• [Dataset]
◇ ◇ ◇ ◇ ◇
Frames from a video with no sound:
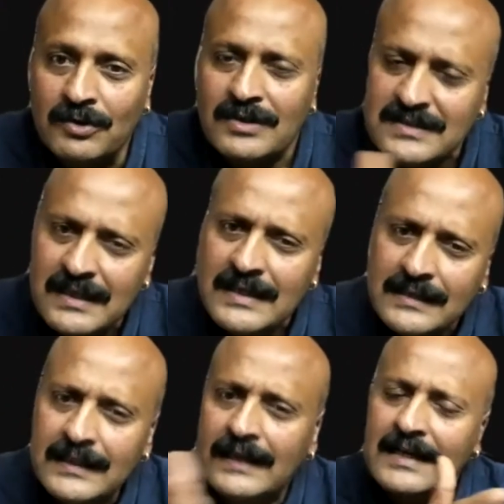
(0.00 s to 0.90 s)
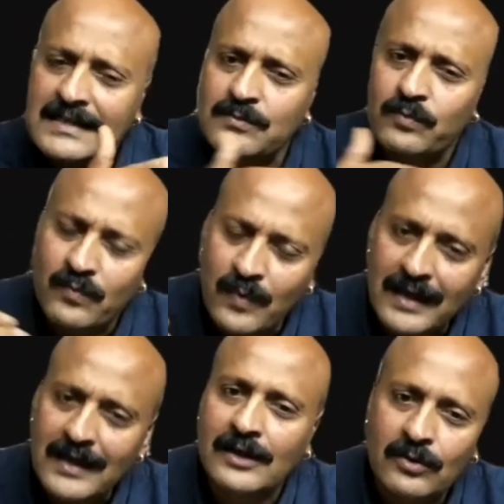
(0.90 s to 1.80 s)
Because that gets
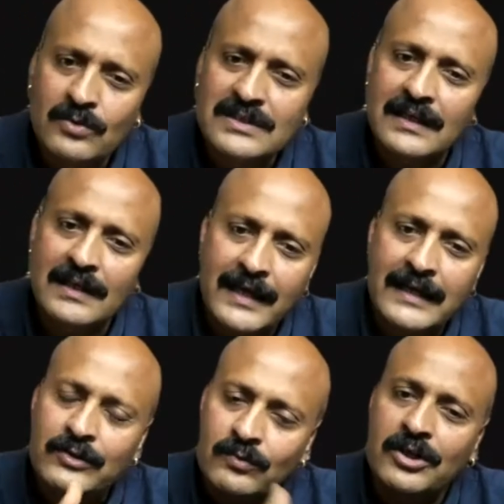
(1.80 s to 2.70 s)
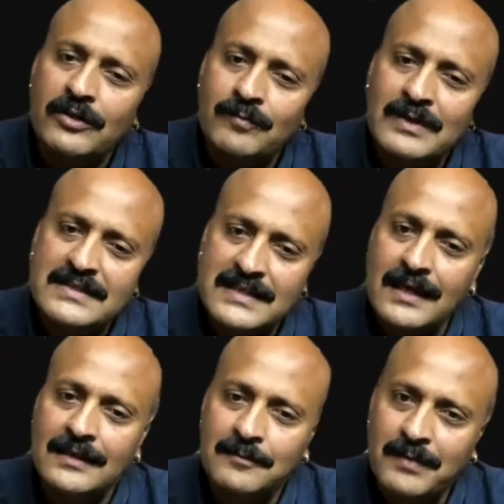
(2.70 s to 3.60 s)
very closely aligned to what you have been
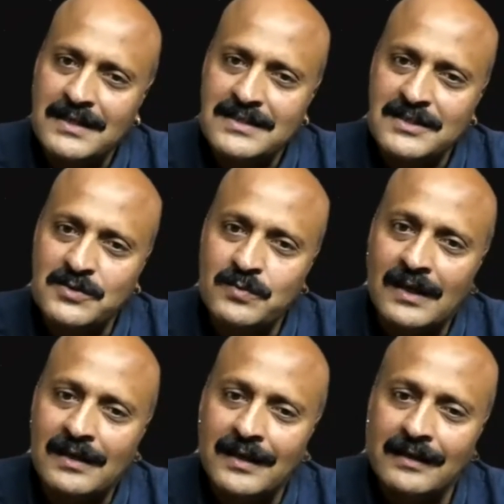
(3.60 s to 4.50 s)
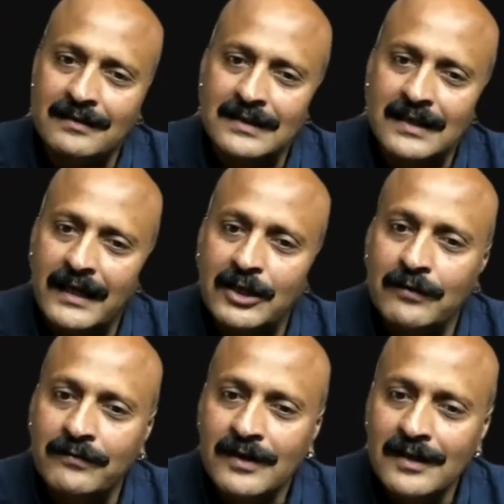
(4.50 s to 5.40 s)
saying in the past as well, like the idea of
◇ ◇ ◇ ◇ ◇
• [Task directions] Return all records above verbatim without their pictures.

• [Exercise solution]
Frames from a video with no sound:
(0.00 s to 0.90 s)
(0.90 s to 1.80 s)
Because that gets
(1.80 s to 2.70 s)
(2.70 s to 3.60 s)
very closely aligned to what you have been
(3.60 s to 4.50 s)
(4.50 s to 5.40 s)
saying in the past as well, like the idea of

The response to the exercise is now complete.